江河好笑地看着他,嘴角微微勾起:“鱼死网破?你现在拿什么跟我鱼死网破?”
“直到现在你都还没有反应过来吗?从你答应我的第一个条件开始,你的结局就已经注定了!”
什么?!
赵佑良的脸色瞬时变了。
此刻他就算是反应再迟钝,也已然明白了江河的打算。
刚刚应江河的要求,他的兵已经退到了村外三百步远。
现在他的身边,甚至连一个亲卫都没有跟随。
而江河身后,不但站着他的两个儿子,还有那些虎视眈眈的村民。
这个时候江河若是想要把他留下来,他纵使武道修为不俗,也未必能及时逃脱。
“你竟然还想要挟持本将军,你……”
赵佑良抬手指着江河,刚要开口叫骂江河卑鄙无耻、不讲信用,就见江河的身影已然化作一道残影,疾速向他飞扑而来。
赵佑良只觉得眼前一花,甚至连反应的机会都没有,嘴巴就已被人给强行捏开,然后便有一颗冰凉的药丸顺喉而下。
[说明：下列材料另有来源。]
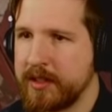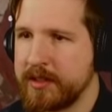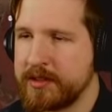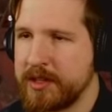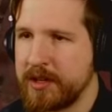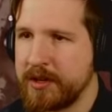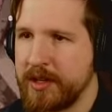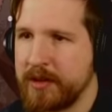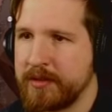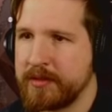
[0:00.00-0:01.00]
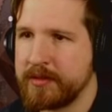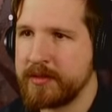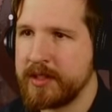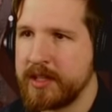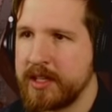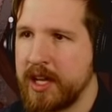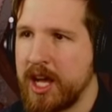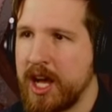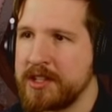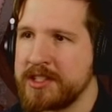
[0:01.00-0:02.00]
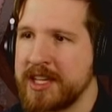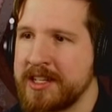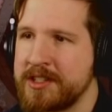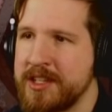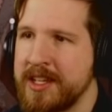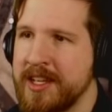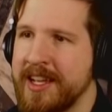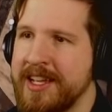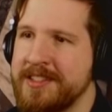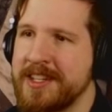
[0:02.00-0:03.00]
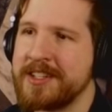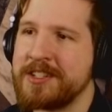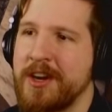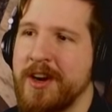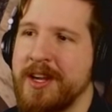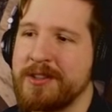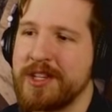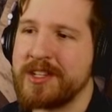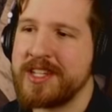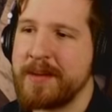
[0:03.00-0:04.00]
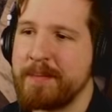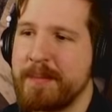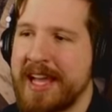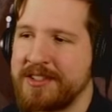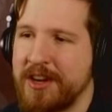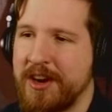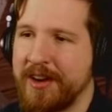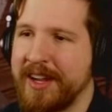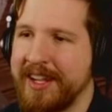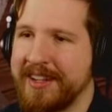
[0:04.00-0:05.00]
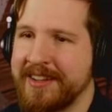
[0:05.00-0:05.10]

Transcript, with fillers: so you know. Oh, he's got a, he's got an Atari, or should I say a Batari?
整个过程快如闪电,莫说是赵佑良这个当事人,就算是一直站在江河身边的江天、江泽与王德顺、王冶山等人,也都没有看清楚。
“咳咳咳……”
待到江河松开掐着他脖子的手,赵佑良便直接弯下了腰,拼命地咳嗽起来。
可惜的是,那颗药丸入口即化,无论他如何催吐,都没能吐得出来。
意识到自己已经着了江河的道,赵佑良猛地抬起头看着江河,眼中满是意外与惊惧之色。
他没想到,江河的身手竟然如此鬼神莫测,刚刚他竟然连江河是怎么出手的都没有看清楚,就已经被江河给完全控制了起来。
亏得他之前一直觉得自己的武道天赋极佳,不到而立之年就修炼出了两千斤的巨力,在军中亦是少有敌手,自以为自己有多牛逼。
可是现在,跟江河这个一直在山沟里长大的泥腿子相比,他就是个弟弟。
不,连弟弟都算不上,根本就没有半点儿还手之力啊。
“你……你到底给本将吃了什么?!”
“刚才不是说了吗?”江河淡然地看着他,“这是慢性毒药,半年后才会发作。这半年内,只要你们不再来找下河村的麻烦,我自会让人把解药送到你们手上。”
说着,江河一挥手,便将手中剩下的那颗绿色药丸直接投掷进了一直张着嘴巴的张万贤口中。